Carol Bernick’s way with words sways judges and juries

Published in 2011 Oregon Super Lawyers magazine

By Susan G. Hauser on July 11, 2011


With Carol Bernick, it’s all about the story. That’s only fitting for a lawyer who once wanted to be a librarian. Bernick, 49, managing partner of Davis Wright Tremaine’s Portland office, is known for swaying judges and juries in tough employment law cases. She credits her Seattle DWT colleague Michael Reiss with coaching her in courtroom storytelling. Bernick began working with Reiss in 1990, days after reporting for work in Portland as a new graduate of the University of Virginia School of Law.

Back in Virginia, she had signed on to work for a small Portland firm, Ragen, Tremaine, Krieger, Schmeer & Neill. “Three days after I came,” she recalls, “they announced they’d merged with the Seattle firm of Davis Wright & Jones.” 

Off Bernick went to Seattle for a four-month stint at what she calls “cross-pollinating” the two offices, now part of DWT. She’d also been assigned a mentor in Portland—Pam Knowles—the office’s first woman partner and then-chair of the employment law department. In Seattle, Bernick’s association with Reiss, chairman of the firm’s employment litigation group, helped seal the deal in determining her practice area.

“Employment law kind of chose me,” Bernick says.

There were ample opportunities to dig in and research cases. And employment law is rich fodder for the courtroom storyteller.

“You don’t have to be the most charismatic person, and I’m not,” says Bernick, “but giving the jury the story and having them understand the story and the theme, everything should relate to that.” The main point, she says, is not to sweat the niggling details, but to deliver the essence of a case in a compelling way.

“The thing about employment law is that it’s about relationships that have fallen apart,” she says. “It’s almost like family law but a little bit less emotional. It’s about misunderstandings and perceptions. It almost always comes down to the relationship between the supervisor and the subordinate, and that’s true whether it’s a 20-person company or a 20,000-person company.” Reiss, who previously was a law professor at the University of Southern California Gould School of Law, still teaches the storytelling technique to associates. It pleases him that Bernick is also passing the lesson on to young lawyers.
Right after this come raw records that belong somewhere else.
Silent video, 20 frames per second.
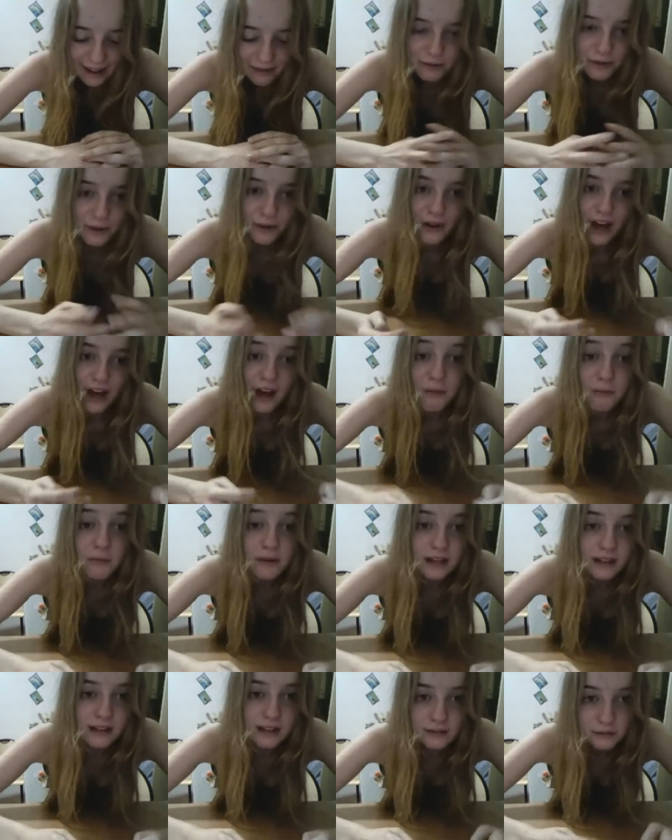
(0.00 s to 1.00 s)
I'm so
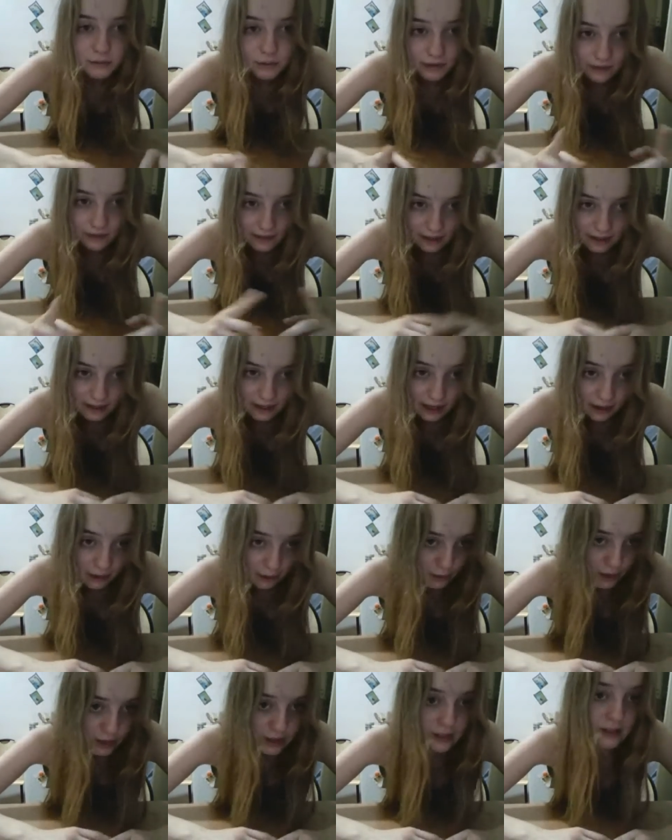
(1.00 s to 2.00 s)
happy at least one thing I
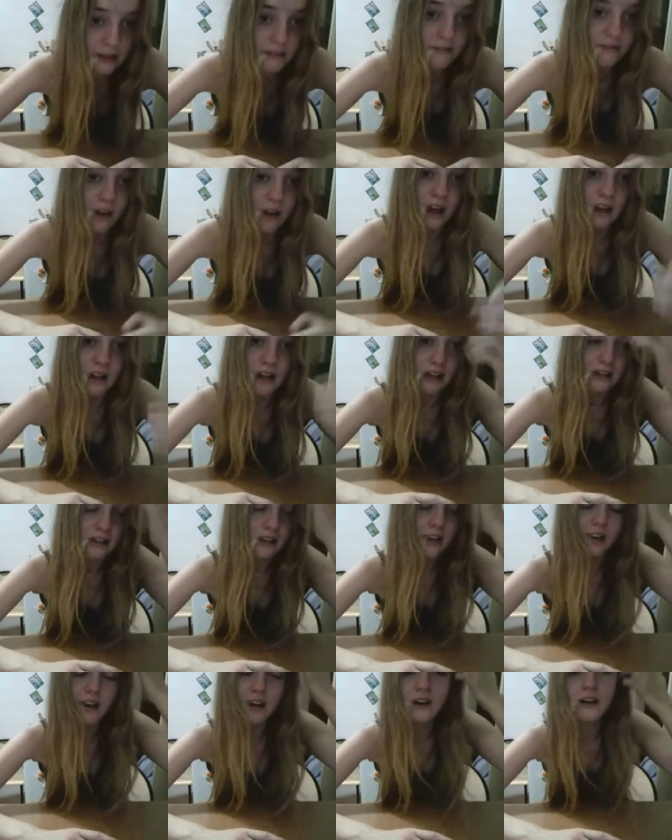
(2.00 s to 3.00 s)
know I didn't fail at
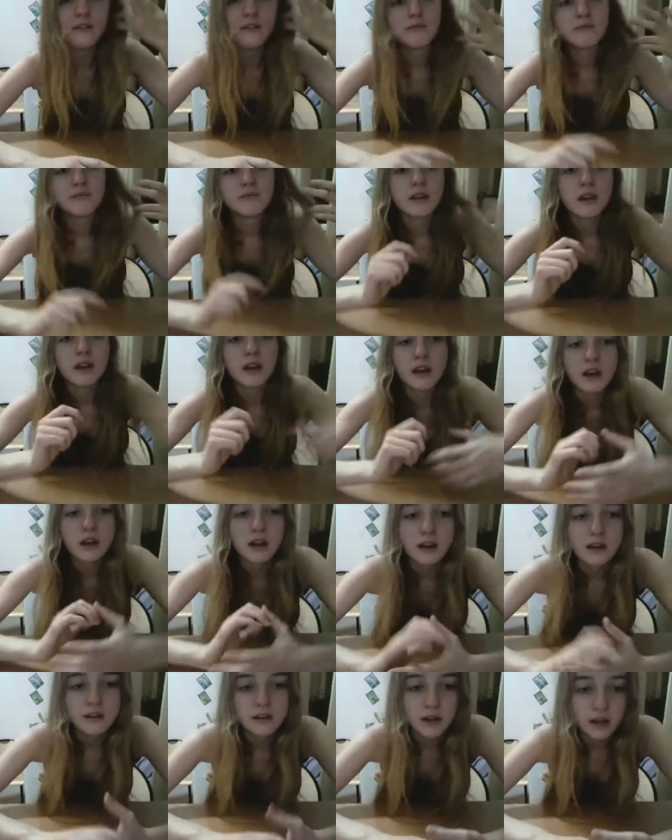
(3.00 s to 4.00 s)
here
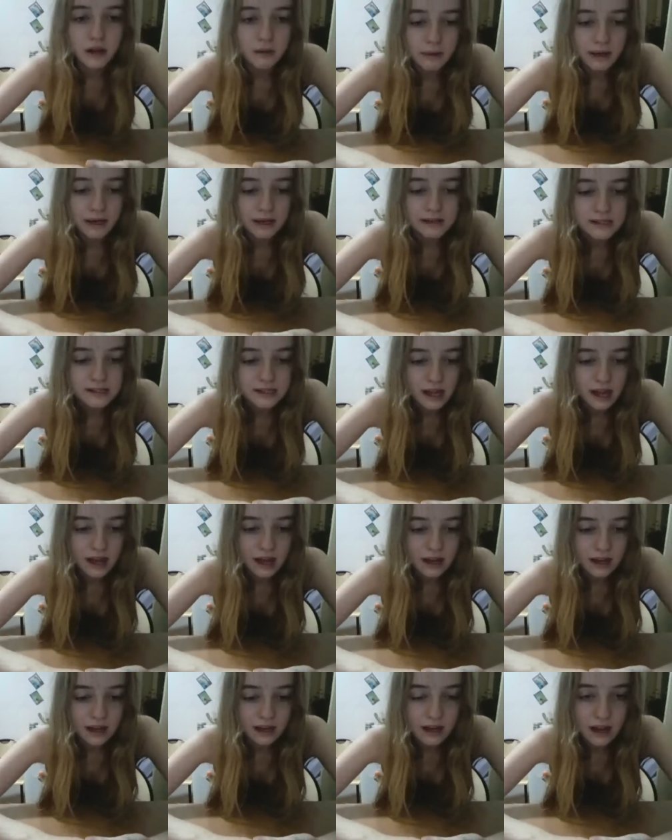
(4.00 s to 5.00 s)
so I passed
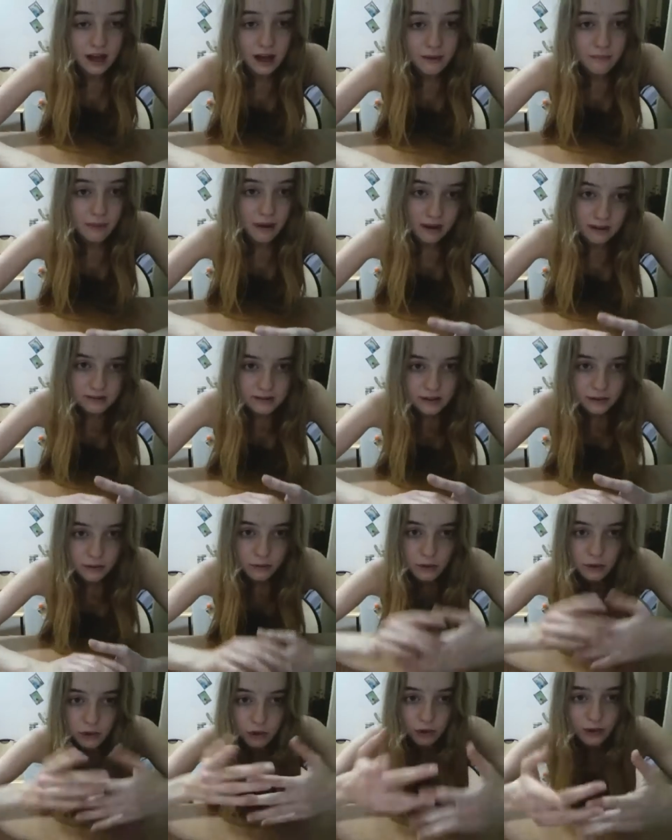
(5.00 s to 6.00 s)
that and I passed it
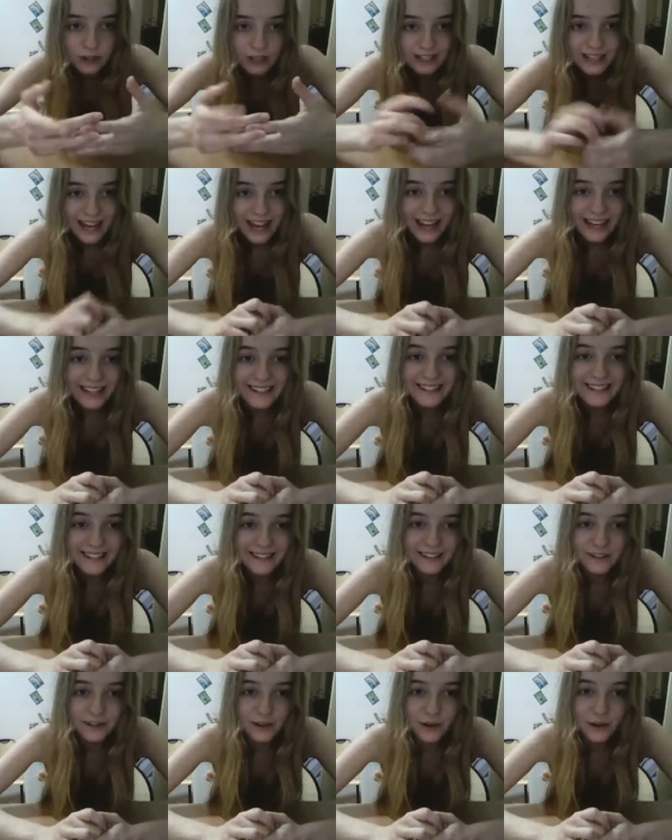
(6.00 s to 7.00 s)
with Unique.
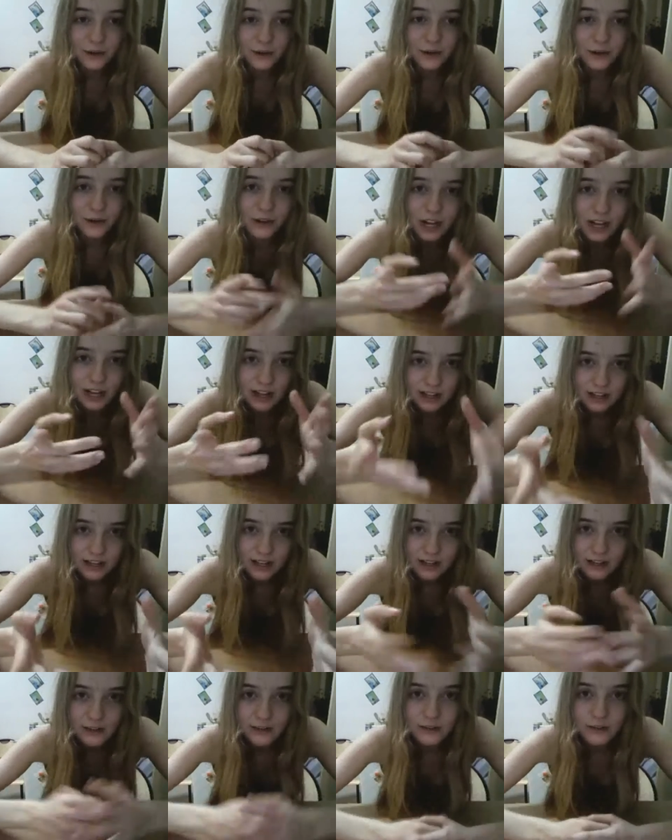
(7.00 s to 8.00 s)
So
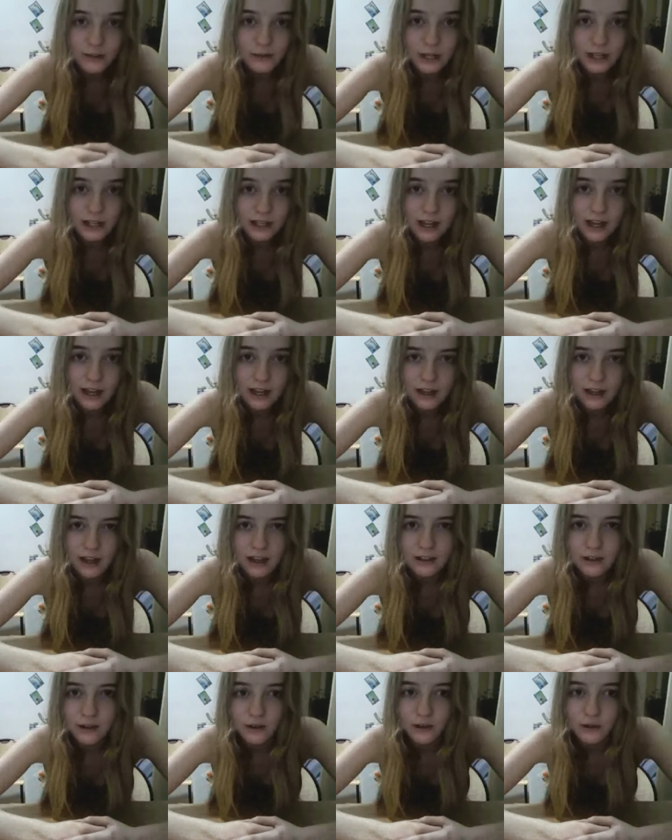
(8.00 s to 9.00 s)
congratulations Unique.
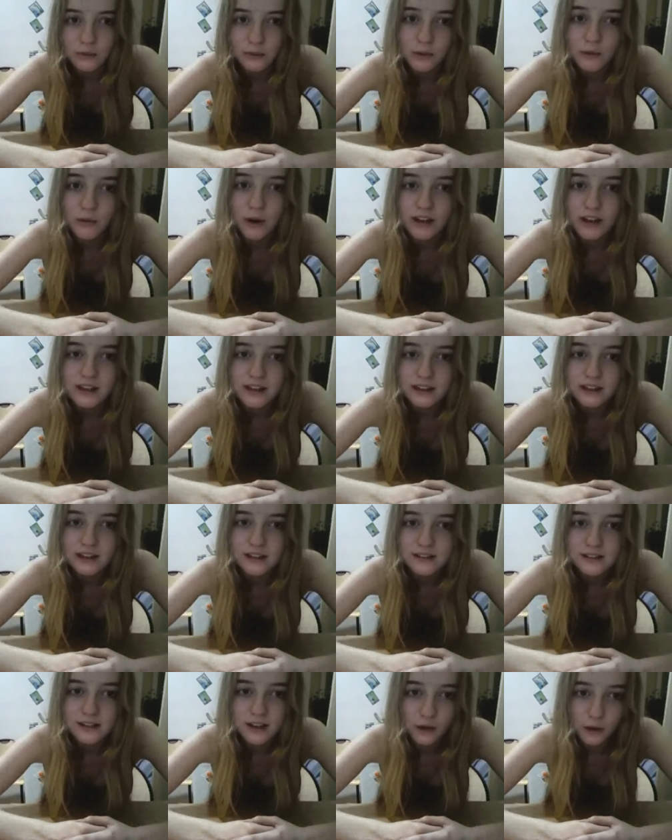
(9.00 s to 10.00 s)
I know you'll be watching
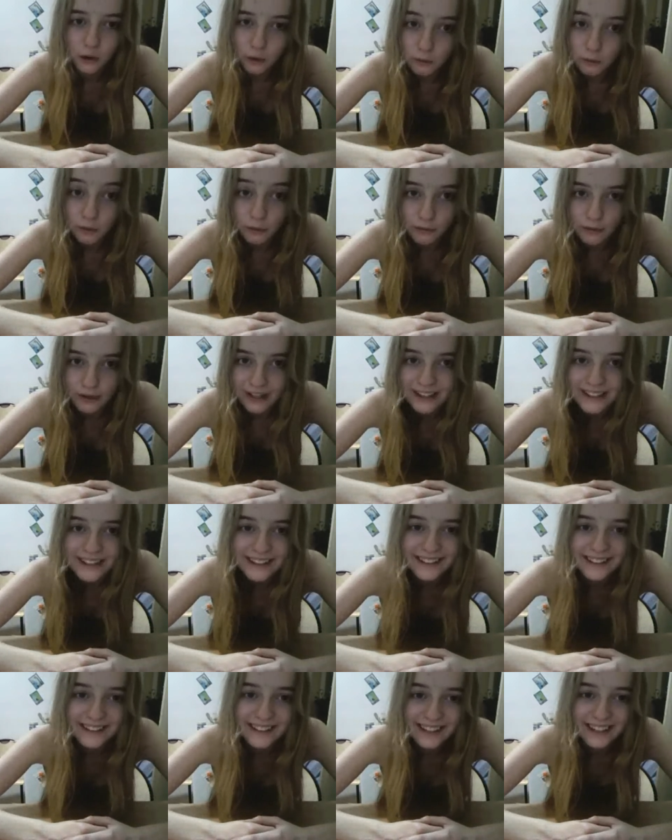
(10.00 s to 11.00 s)
this, so I hope you will.
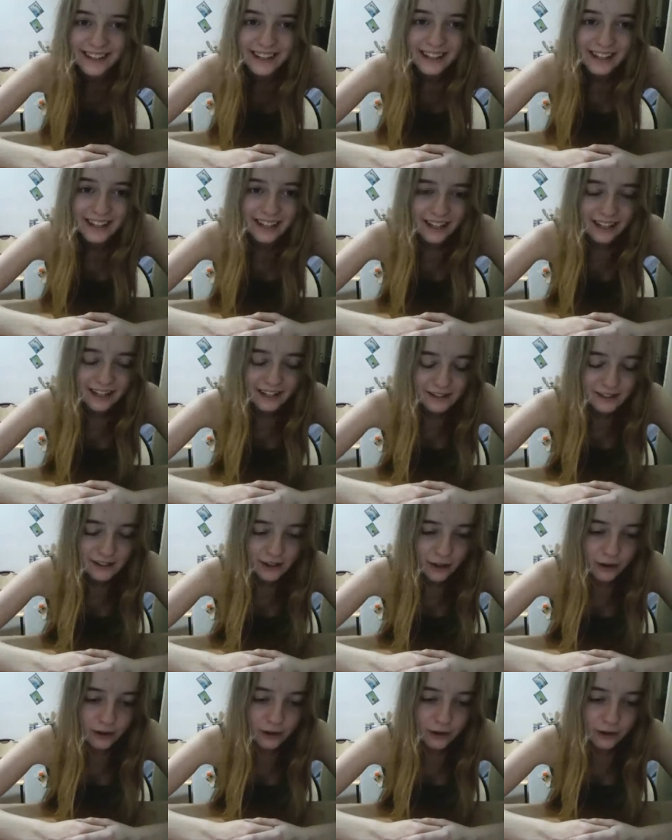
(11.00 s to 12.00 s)

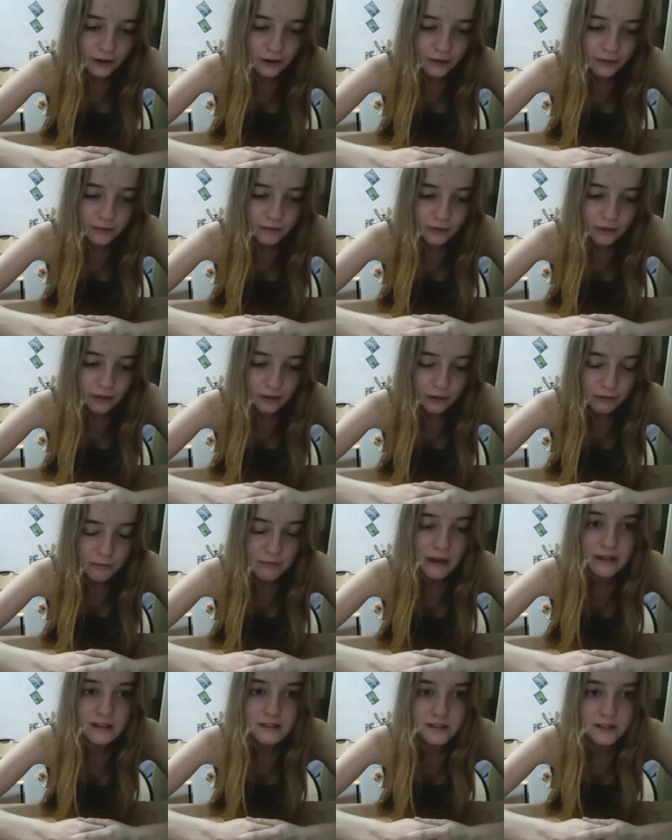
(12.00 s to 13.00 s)
so we
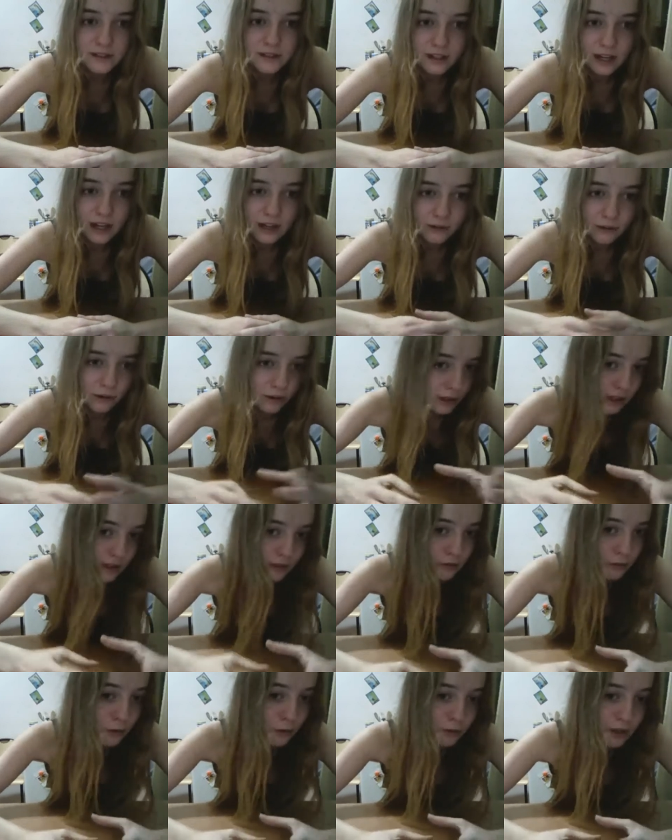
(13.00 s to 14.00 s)
passed it together in
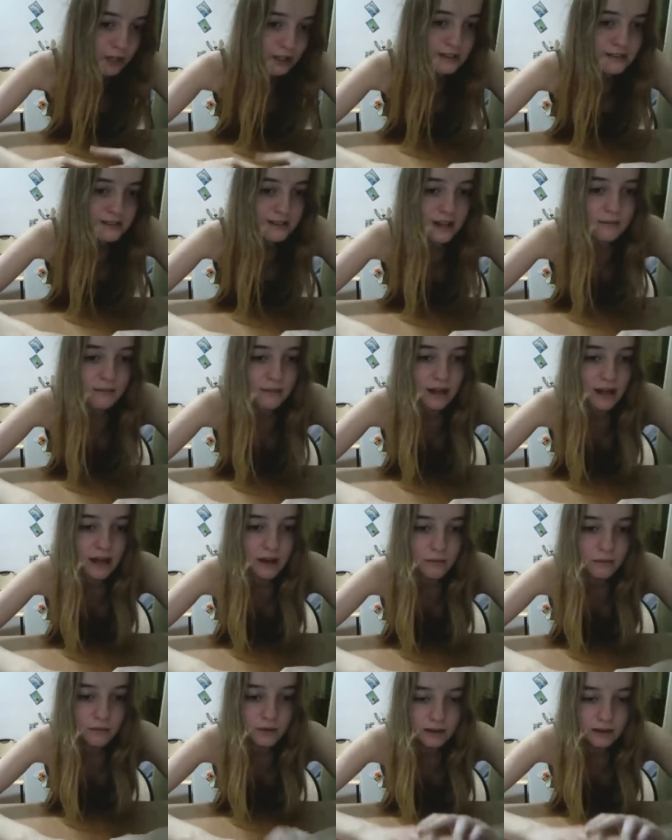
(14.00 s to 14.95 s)
the room at the same time.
Bernick’s own story begins in Falls Church, Va., just outside of Washington, D.C., where she was the third and youngest child of a military father and a mother who had worked in the U.S. Foreign Service before marriage. After two years in a public high school, Bernick entered a private girls school, where she says the stern headmistress made her feel inadequate because of her family’s lack of wealth and social status. 

But during spring break in Bernick’s senior year, The Madeira School headmistress’ own social status changed abruptly. Jean Harris went to jail after shooting her lover, Herman Tarnower, known as the Scarsdale Diet Doctor, in a high-profile murder case.

Bernick’s last few months at Madeira School were “a circus,” she recalls, and she was more than ready for a break. “I was done with school and was afraid college would be like Madeira.” So she took a year off, working as a secretary in Washington, D.C. Then she entered Roanoke College, a liberal arts school in Salem, Va.

“It turned out to be the best experience for me,” she says. “It was small and very nurturing. It was the first time I had confidence in my own abilities. It was sort of the anti-Madeira.”

One of her history professors recognized Bernick’s courtroom potential and steered her from library science toward a law career. “I think he thought I had the research ability, the mind to think on my feet, and I think he saw me as being confident,” she says. “So I applied to a bunch of schools and got in at the University of Virginia School of Law. He said, ‘You have to go there. It’s the best choice for you.’”

Fast-forward to the tail end of law school, after Bernick had spent two summers working in New York City, both for a firm and for a nonprofit, the National Coalition for the Homeless. Although rewarding in many respects, her New York experience had her looking for a place where she could enjoy a slower pace. An invitation from a friend in Seattle brought her cross-country for a visit, but the city didn’t feel like the right fit. 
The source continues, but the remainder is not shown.